Substantially homologous: a nucleic acid or fragment thereof is substantially homologous to another if, when optimally aligned (with appropriate nucleotide insertions and/or deletions) with the other nucleic acid (or its complementary strand), there is nucleotide sequence identity in at least 60% of the nucleotide bases, usually at least 70%, more usually at least 80%, preferably at least 90%, and more preferably at least 95-98% of the nucleotide bases. Alternatively, substantial homology exists when a nucleic acid or fragment thereof will hybridize, under selective hybridization conditions, to another nucleic acid (or a complementary strand thereof). Selectivity of hybridization exists when hybridization which is substantially more selective than total lack of specificity occurs. Typically, selective hybridization will occur when there is at least about 55% sequence identity over a stretch of at least about nine or more nucleotides, preferably at least about 65%, more preferably at least about 75%, and most preferably at least about 90%. The length of homology comparison, as described, may be over longer stretches, and in certain embodiments will often be over a stretch of at least 14 nucleotides, usually at least 20 nucleotides, more usually at least 24 nucleotides, typically at least 28 nucleotides, more typically at least 32 nucleotides, and preferably at least 36 or more nucleotides.

DETAILED DESCRIPTION OF THE PREFERRED EMBODIMENTS

In one aspect, the present invention provides a method to determine the genotype of an individual at the 5p13.1 CD risk locus by analyzing its genomic DNA. The method includes obtaining a sample of material containing genomic DNA from the individual and genotyping it for DSP/markers mapping between coordinates 40,300,000 and 40,600,000 of human chromosome 5 (coordinates corresponding to the march 2006 assembly of the human genome). The markers can be any single or combination of microsatellite markers, single nucleotide polymorphisms (SNPs) or insertion-deletions (indels). Many of these are listed in public databases including dbSNP, but additional ones can easily be generated by the person skilled in the art by re-sequencing the corresponding region from one or more individuals. Based on the genotype of these markers and given the information presented in later sections of the present patent the person skilled in the art can determine whether the individuals has a genotype that increases or decreases the risk to have CD, or whether a CD patient should be administered drugs that affect the function of the PTGER4 receptor or not. The sample can be any material containing nucleated cells from said individual.

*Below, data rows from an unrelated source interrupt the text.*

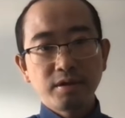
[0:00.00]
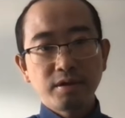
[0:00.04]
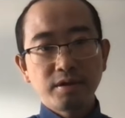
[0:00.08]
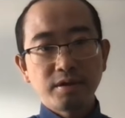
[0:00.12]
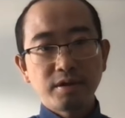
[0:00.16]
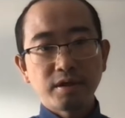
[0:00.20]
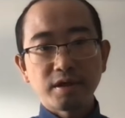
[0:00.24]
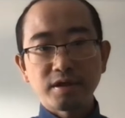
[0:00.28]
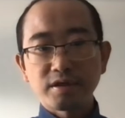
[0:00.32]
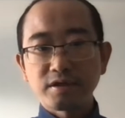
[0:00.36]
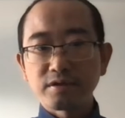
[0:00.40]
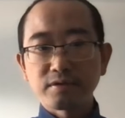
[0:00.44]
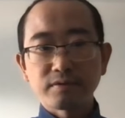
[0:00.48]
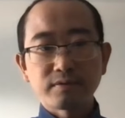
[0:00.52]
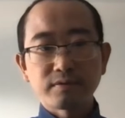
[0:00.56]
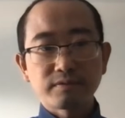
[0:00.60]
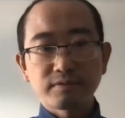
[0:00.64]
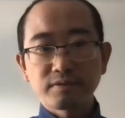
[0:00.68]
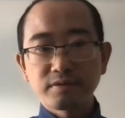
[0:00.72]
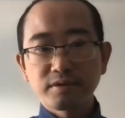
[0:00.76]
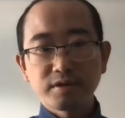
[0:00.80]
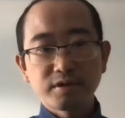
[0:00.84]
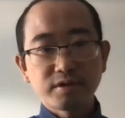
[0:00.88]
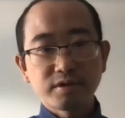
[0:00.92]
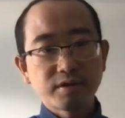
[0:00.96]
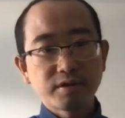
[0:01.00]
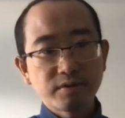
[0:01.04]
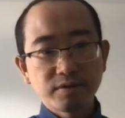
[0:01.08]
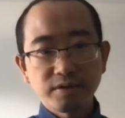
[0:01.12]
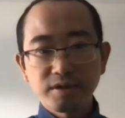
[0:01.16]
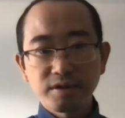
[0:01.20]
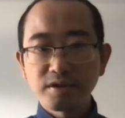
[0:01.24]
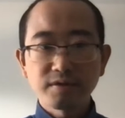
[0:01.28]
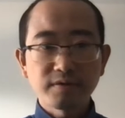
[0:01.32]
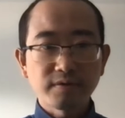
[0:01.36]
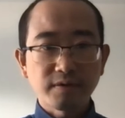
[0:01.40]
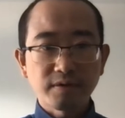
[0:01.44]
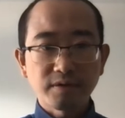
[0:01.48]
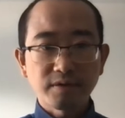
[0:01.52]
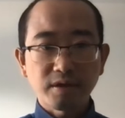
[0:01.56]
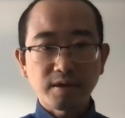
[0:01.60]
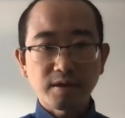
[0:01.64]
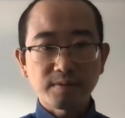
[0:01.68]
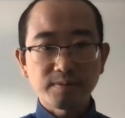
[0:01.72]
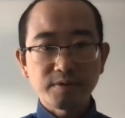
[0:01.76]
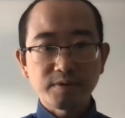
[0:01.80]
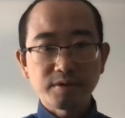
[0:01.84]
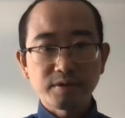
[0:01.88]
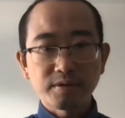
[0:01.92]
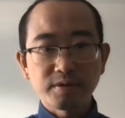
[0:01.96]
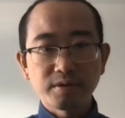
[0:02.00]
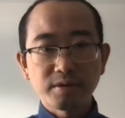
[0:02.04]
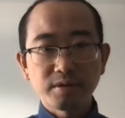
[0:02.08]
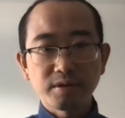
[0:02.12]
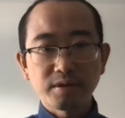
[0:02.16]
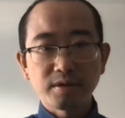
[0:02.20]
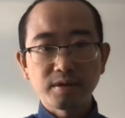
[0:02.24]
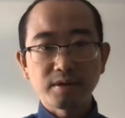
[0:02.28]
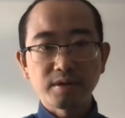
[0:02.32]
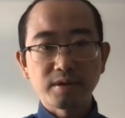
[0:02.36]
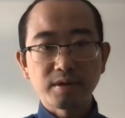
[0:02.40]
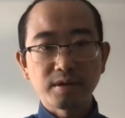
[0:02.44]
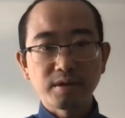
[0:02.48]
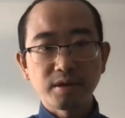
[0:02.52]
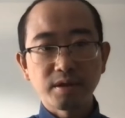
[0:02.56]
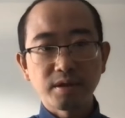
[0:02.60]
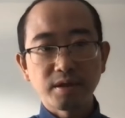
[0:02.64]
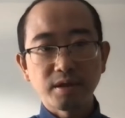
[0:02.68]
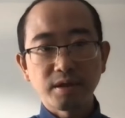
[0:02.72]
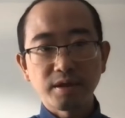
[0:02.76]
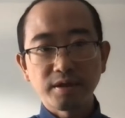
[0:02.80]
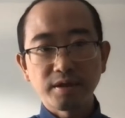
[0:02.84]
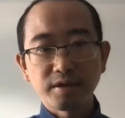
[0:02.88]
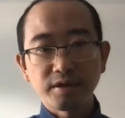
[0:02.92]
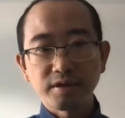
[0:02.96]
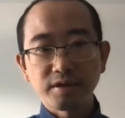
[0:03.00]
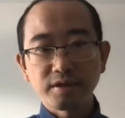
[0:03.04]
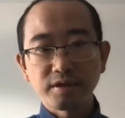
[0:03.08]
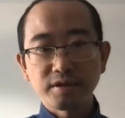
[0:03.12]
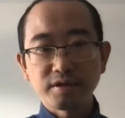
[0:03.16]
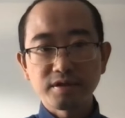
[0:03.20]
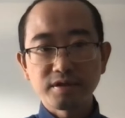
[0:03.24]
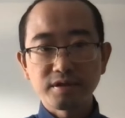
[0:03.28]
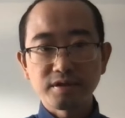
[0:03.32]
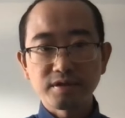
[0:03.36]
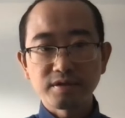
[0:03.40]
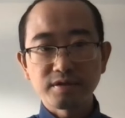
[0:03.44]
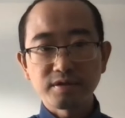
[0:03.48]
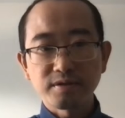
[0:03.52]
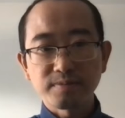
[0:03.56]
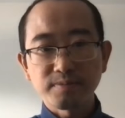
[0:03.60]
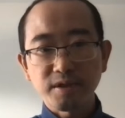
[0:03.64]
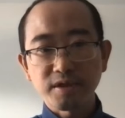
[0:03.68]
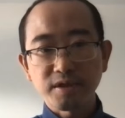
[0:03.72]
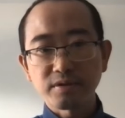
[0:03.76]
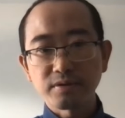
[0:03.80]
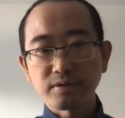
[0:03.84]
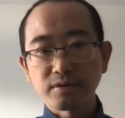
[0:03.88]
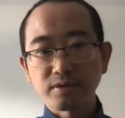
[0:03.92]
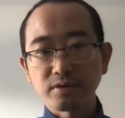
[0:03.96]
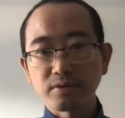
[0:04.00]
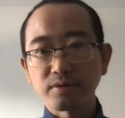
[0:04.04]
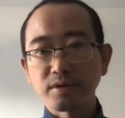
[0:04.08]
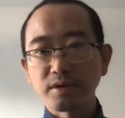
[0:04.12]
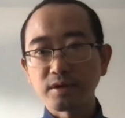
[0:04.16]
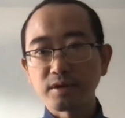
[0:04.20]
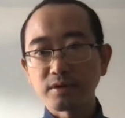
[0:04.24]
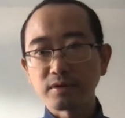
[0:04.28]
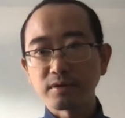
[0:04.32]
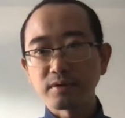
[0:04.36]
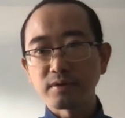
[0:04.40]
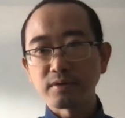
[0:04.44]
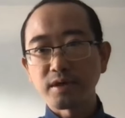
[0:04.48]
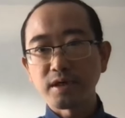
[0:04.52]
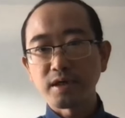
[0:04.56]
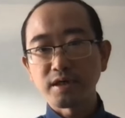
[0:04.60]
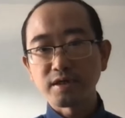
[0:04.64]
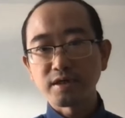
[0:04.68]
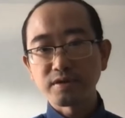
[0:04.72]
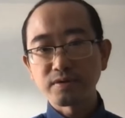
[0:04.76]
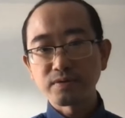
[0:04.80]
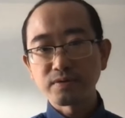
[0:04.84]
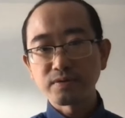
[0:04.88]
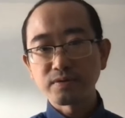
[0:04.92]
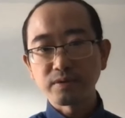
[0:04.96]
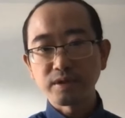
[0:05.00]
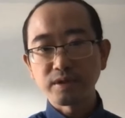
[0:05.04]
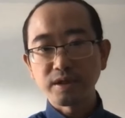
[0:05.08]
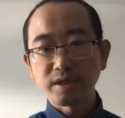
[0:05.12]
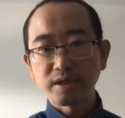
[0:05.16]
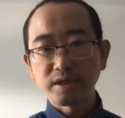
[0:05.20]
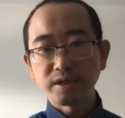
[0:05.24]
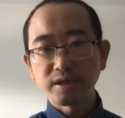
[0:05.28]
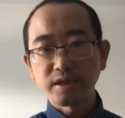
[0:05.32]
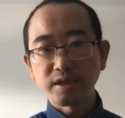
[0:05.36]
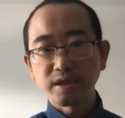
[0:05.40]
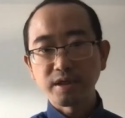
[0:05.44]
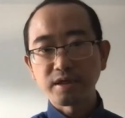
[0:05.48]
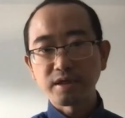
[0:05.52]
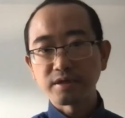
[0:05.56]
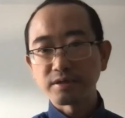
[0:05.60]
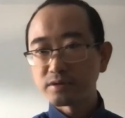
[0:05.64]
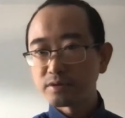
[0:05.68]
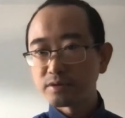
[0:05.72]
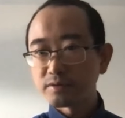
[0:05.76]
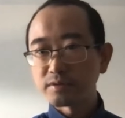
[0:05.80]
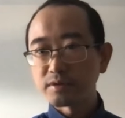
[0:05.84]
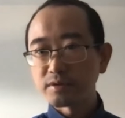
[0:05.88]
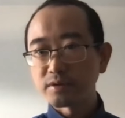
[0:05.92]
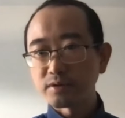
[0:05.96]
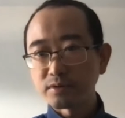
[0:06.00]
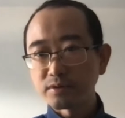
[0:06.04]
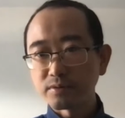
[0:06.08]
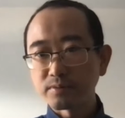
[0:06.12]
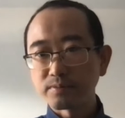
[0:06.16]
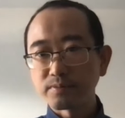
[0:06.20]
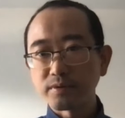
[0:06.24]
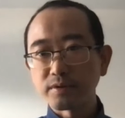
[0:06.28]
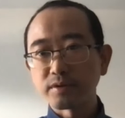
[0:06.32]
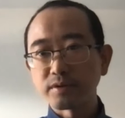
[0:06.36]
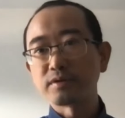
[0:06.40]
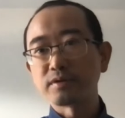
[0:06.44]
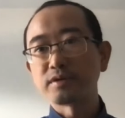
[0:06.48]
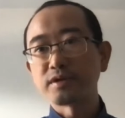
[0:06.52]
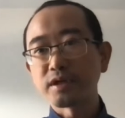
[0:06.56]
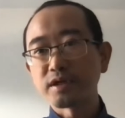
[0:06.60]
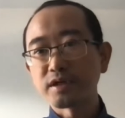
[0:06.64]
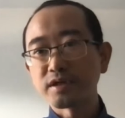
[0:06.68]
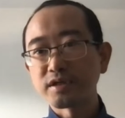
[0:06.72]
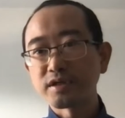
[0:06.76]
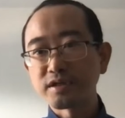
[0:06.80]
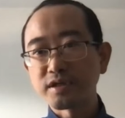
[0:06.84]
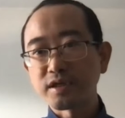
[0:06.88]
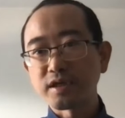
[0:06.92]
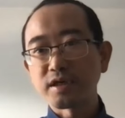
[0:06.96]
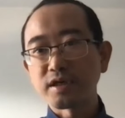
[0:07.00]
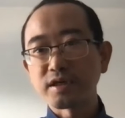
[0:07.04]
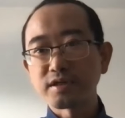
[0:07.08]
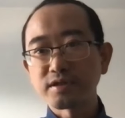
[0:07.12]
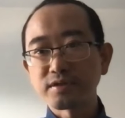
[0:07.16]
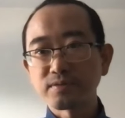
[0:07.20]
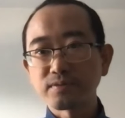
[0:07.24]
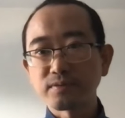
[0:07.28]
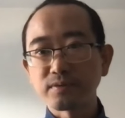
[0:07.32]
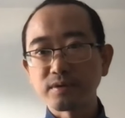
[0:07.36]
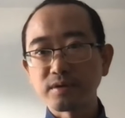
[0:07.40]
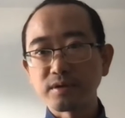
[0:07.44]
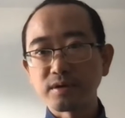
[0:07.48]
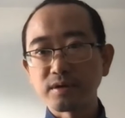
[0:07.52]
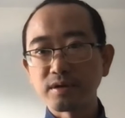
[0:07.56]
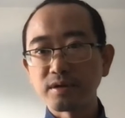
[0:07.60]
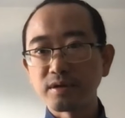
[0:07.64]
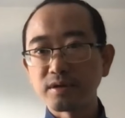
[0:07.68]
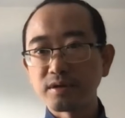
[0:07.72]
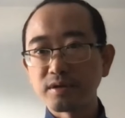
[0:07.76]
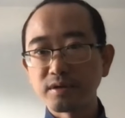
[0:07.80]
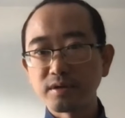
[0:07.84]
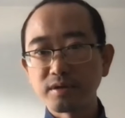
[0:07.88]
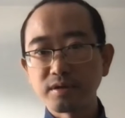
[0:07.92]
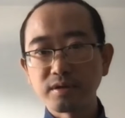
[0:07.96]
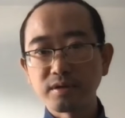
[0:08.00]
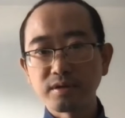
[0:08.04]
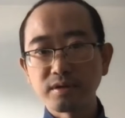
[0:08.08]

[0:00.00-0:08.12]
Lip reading: Yeah, so continuation adoption, and I think this is especially critical as we get into, bigger data sets where,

There are several methods known by those skilled in the art for determining the genotype of an individual at a DSP. These include the amplification of a DNA segment encompassing the polymorphism by means of the polymerase chain reaction and interrogate the variant nucleotide position by means of allele specific hybridization, or the 3′exonuclease assay (Taqman assay), or the use of allele-specific restriction enzymes, or direct sequencing, or the oligonucleotide ligation assay, or pyrosequencing, or the invader assay, or minisequencing, or DHPLC, or SSCP, or combinations of these methods. Alternatively the gene sequence and mutation can be ascertained by means of allele specific PCRs using primers that are specific for either the allele. This list of methods is not meant to be exclusive, but just to illustrate the diversity of available methods. Some of these methods can be performed in microarray format.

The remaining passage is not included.